We then used proteasome, lysosome, and autophagy inhibitors to determine which protein degradation system is involved in mediating parkin-regulated mutant SOD1 degradation (Fig. 5e–j). Consistent with the ability of parkin to promote mutant SOD1 degradation (Fig. 5a–d), expression of exogenous parkin significantly reduced the steady-state levels of SOD1 A4V (Fig. 5g, h) and G93A (Fig. 5i, j) mutants but not that of SOD1 WT protein (Fig. 5e, f). The parkin-induced degradation of SOD1 A4Vand G93A mutants was blocked by the autophagy inhibitor 3MA or the lysosome inhibitor chloroquine (CQ), but not by the proteasome inhibitor MG132 (Fig. 5g–j). These results provide evidence supporting that parkin promotes mutant SOD1 protein degradation by the autophagy-lysosome system but not the proteasome.
Parkin Promotes Misfolded SOD1 Aggresome Formation Upon Proteasome Impairment
To further investigate the mechanisms by which parkin protects against misfolded SOD1 toxicity, we performed immunofluorescence confocal microscopic analysis to examine the effects of parkin on the localization of wild-type or mutant SOD1 in SH-SY5Y cells. We found that, under basal conditions, SOD1 WT and SOD1 A4V or G93A mutants exhibited a diffuse cytoplasmic distribution (Fig. 6a, b), and this cytoplasmic distribution was not affected by coexpression of parkin (Figs. 6a, b and 7a, b, top panel). Treatment of the cells with the proteasome inhibitor lactacystin (Fig. 6c, d) or MG132 (Fig. 7a, b, middle panel) caused accumulation of SOD1 A4Vand G93A mutants, but not SOD1 WT, in perinuclear inclusions that resemble aggresomes. Additional immunofluorescence labeling experiments confirmed that the mutant SOD1-containing inclusions were indeed aggresomes, because they were surrounded by a cage of the intermediate filament protein vimentin and were enriched with ubiquitin and Hsp70 (Fig. 7c, d). Furthermore, the formation of SOD1 A4V and G93A mutant aggresomes was microtubule-dependent, as their recruitment to the perinuclear region was blocked by the microtubule depolymerizing drug nocodazole, leading to accumulation of these misfolded SOD1 proteins in micro-aggregates (also known as pre-aggresome particles) scattered throughout the cytoplasm (Fig. 7a, b, bottom panel).
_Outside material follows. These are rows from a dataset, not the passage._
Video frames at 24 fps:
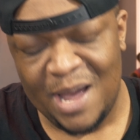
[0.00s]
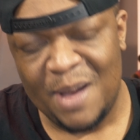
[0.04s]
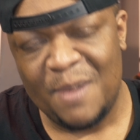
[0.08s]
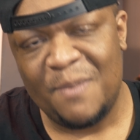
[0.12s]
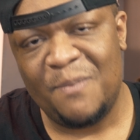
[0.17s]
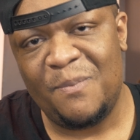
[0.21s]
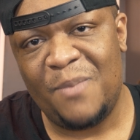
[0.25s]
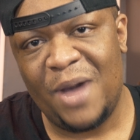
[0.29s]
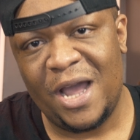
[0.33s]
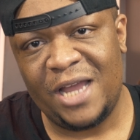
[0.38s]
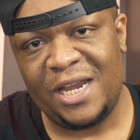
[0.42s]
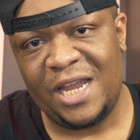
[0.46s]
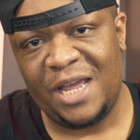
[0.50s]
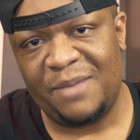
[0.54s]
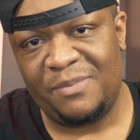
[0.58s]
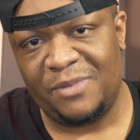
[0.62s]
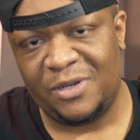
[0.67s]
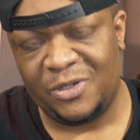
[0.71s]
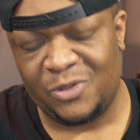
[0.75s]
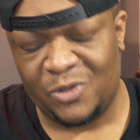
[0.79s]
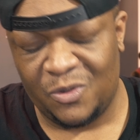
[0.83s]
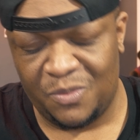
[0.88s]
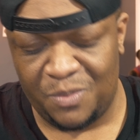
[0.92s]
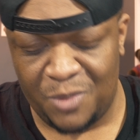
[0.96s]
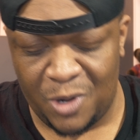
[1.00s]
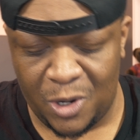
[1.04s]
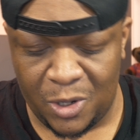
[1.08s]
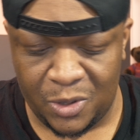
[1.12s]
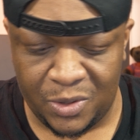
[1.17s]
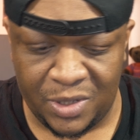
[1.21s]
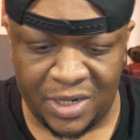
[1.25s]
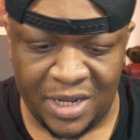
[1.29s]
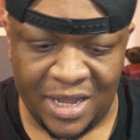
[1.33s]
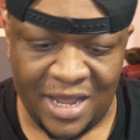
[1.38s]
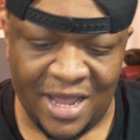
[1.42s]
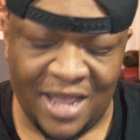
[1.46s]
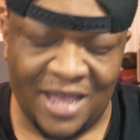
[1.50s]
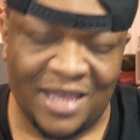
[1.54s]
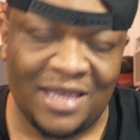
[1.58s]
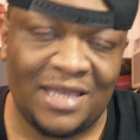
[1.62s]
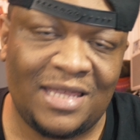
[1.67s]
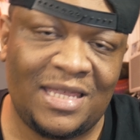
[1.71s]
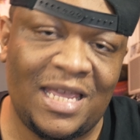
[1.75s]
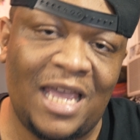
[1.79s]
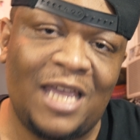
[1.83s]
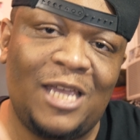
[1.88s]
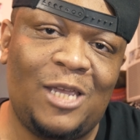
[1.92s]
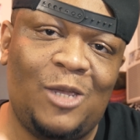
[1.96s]
My name is Ramon.
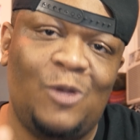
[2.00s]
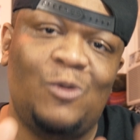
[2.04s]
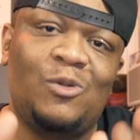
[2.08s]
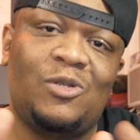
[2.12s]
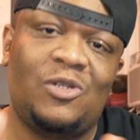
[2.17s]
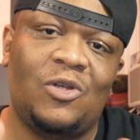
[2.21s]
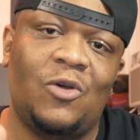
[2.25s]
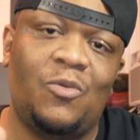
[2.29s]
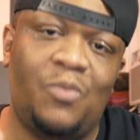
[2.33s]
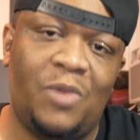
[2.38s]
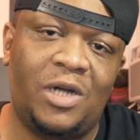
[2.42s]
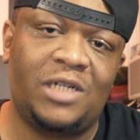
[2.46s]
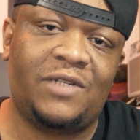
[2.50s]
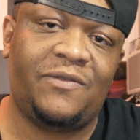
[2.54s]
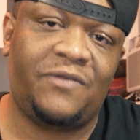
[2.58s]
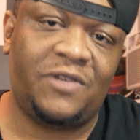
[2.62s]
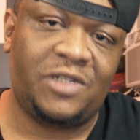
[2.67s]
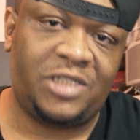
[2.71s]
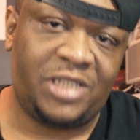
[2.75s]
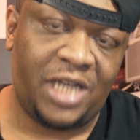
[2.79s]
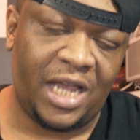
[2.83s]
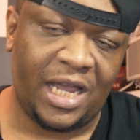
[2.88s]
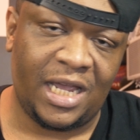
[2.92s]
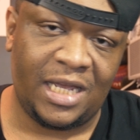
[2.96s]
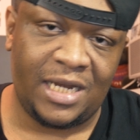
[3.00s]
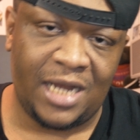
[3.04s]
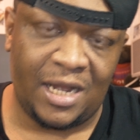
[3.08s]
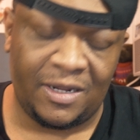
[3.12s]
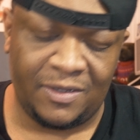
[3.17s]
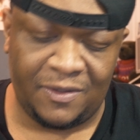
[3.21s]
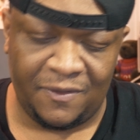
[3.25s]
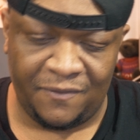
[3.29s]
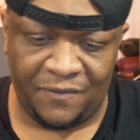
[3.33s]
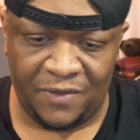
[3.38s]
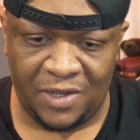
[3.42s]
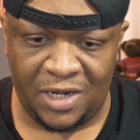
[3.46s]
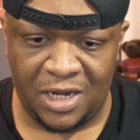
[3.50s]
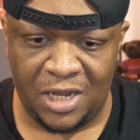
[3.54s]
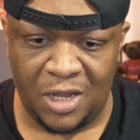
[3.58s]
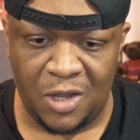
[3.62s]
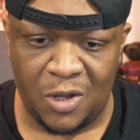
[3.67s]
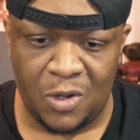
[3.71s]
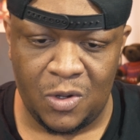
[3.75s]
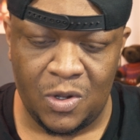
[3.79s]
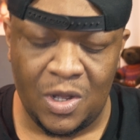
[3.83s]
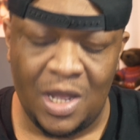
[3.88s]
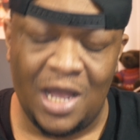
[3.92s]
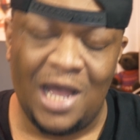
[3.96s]
Thank you so much for checking out the
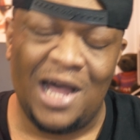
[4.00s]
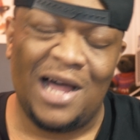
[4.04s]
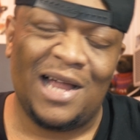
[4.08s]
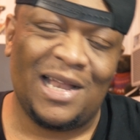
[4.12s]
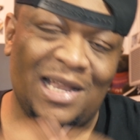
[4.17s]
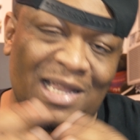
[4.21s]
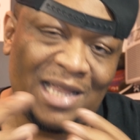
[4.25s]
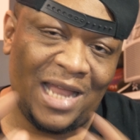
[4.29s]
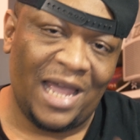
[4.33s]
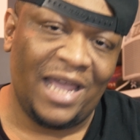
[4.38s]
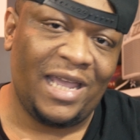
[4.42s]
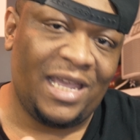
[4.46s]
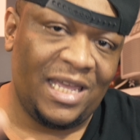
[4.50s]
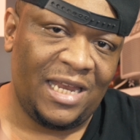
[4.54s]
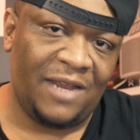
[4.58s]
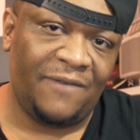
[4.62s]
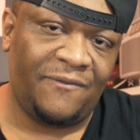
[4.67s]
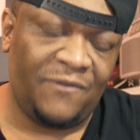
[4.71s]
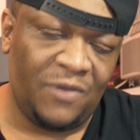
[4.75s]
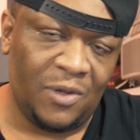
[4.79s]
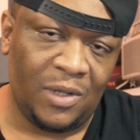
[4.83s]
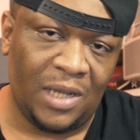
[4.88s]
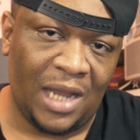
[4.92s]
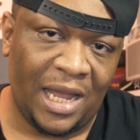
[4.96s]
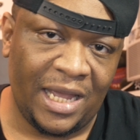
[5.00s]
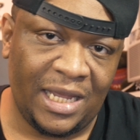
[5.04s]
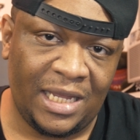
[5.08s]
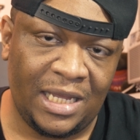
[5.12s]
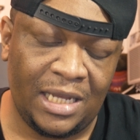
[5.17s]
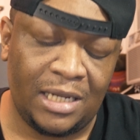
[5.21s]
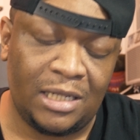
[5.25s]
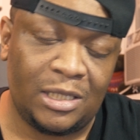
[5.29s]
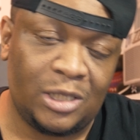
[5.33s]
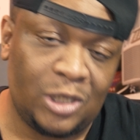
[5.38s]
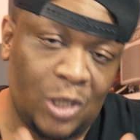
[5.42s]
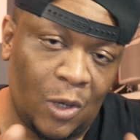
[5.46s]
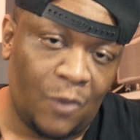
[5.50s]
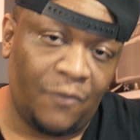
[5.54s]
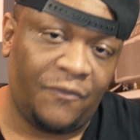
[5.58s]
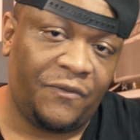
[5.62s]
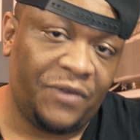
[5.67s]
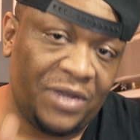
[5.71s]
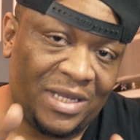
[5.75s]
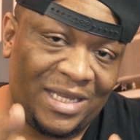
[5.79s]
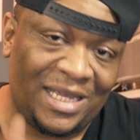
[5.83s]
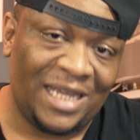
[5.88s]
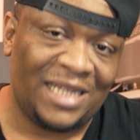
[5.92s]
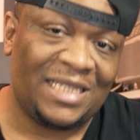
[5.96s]
video. Like it if you like it. Don't
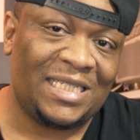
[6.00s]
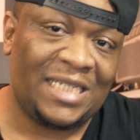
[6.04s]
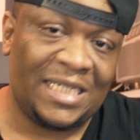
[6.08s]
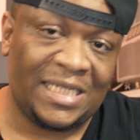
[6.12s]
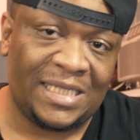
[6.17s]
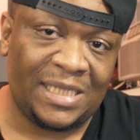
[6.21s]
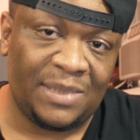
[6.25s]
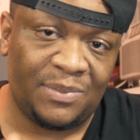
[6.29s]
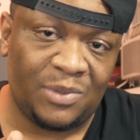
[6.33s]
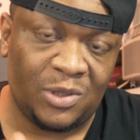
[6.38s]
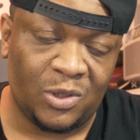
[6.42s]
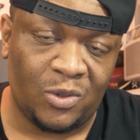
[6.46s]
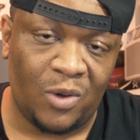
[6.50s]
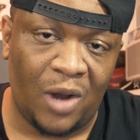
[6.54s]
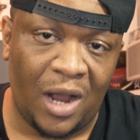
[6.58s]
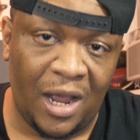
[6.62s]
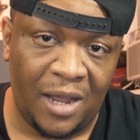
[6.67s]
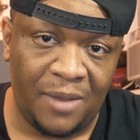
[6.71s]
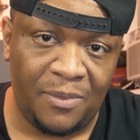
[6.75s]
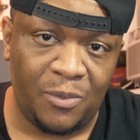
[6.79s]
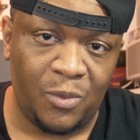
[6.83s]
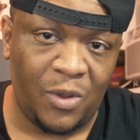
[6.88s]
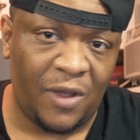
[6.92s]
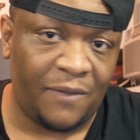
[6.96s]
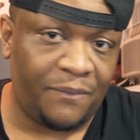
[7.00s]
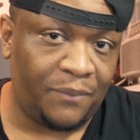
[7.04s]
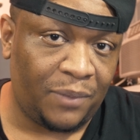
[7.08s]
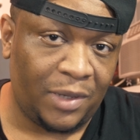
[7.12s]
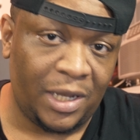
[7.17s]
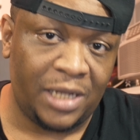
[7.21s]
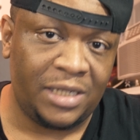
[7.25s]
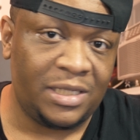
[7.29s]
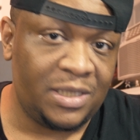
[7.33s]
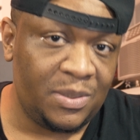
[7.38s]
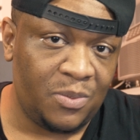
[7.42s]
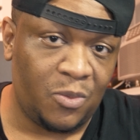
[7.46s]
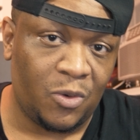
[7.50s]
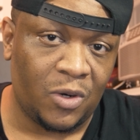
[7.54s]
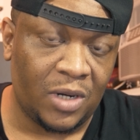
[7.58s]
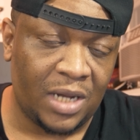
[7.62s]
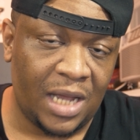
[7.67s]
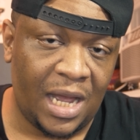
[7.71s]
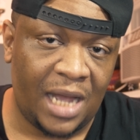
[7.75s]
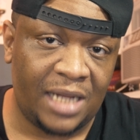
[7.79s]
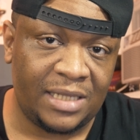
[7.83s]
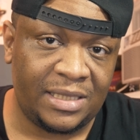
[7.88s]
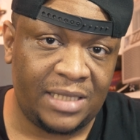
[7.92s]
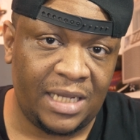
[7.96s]
forget to subscribe. We have plenty more
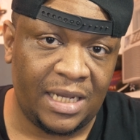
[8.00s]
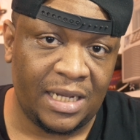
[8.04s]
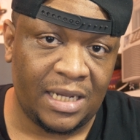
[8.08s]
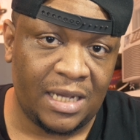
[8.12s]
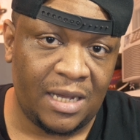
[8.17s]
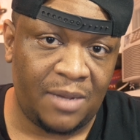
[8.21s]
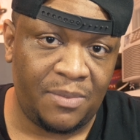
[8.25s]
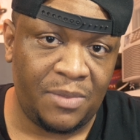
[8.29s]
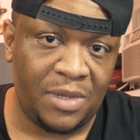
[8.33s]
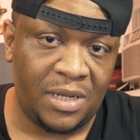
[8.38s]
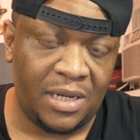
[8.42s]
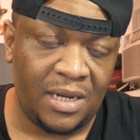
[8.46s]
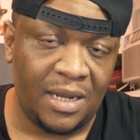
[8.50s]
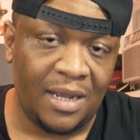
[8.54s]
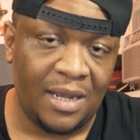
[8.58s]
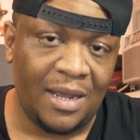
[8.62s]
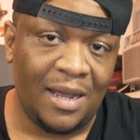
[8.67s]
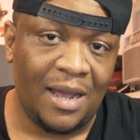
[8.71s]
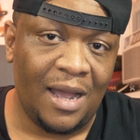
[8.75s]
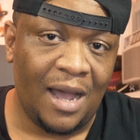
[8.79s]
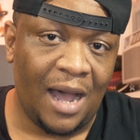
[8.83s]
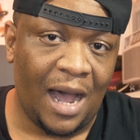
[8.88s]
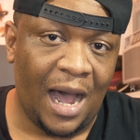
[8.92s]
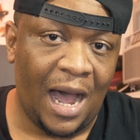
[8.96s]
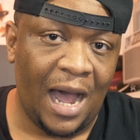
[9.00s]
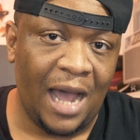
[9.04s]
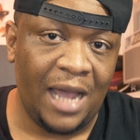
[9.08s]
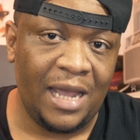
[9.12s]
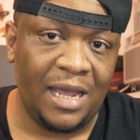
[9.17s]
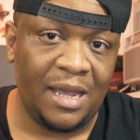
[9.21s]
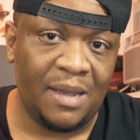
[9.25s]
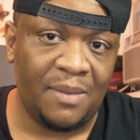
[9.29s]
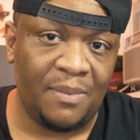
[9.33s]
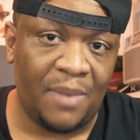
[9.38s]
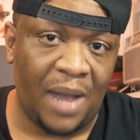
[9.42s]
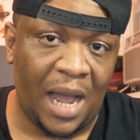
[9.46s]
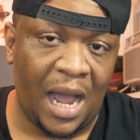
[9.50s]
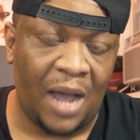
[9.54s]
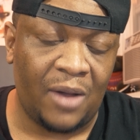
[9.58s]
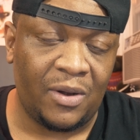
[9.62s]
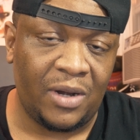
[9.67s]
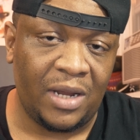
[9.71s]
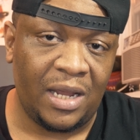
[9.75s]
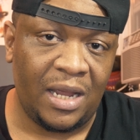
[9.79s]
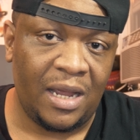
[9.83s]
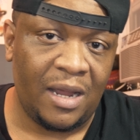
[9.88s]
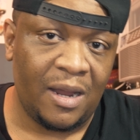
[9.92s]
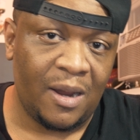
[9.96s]
content coming. I am out
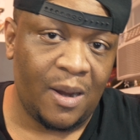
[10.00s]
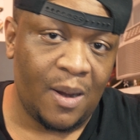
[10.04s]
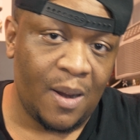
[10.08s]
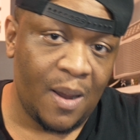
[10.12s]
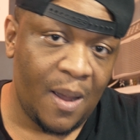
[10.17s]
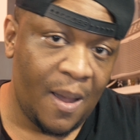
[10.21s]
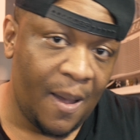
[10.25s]
of here.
We observed colocalization of parkin with SOD1 mutants in the micro-aggregates as well as in the perinuclear aggresome (Fig. 7a, b), indicating that parkin is well positioned to bind and ubiquitinate misfolded SOD1 both before and after their transport to the perinuclear aggresome. Consistent with our finding of K63 - linked polyubiquitination of mutant SOD1 by parkin (Figs. 2 and 3 ) and our previous report that K63 - linked polyubiquitination serves as an aggresome-targeting signal through its interaction with the dynein adaptor protein HDAC6 [35], we found that mutant SOD1 aggresomes also contain HDAC6 (Fig. 7c, d). Quantitative analyses of aggresome formation revealed that expression of exogenous parkin significantly increased the percentage of cells containing mutant SOD1 aggresomes under the conditions of proteasome inhibition (Fig. 6e), indicating a role for parkin in promoting misfolded SOD1 aggresome formation upon proteasome impairment.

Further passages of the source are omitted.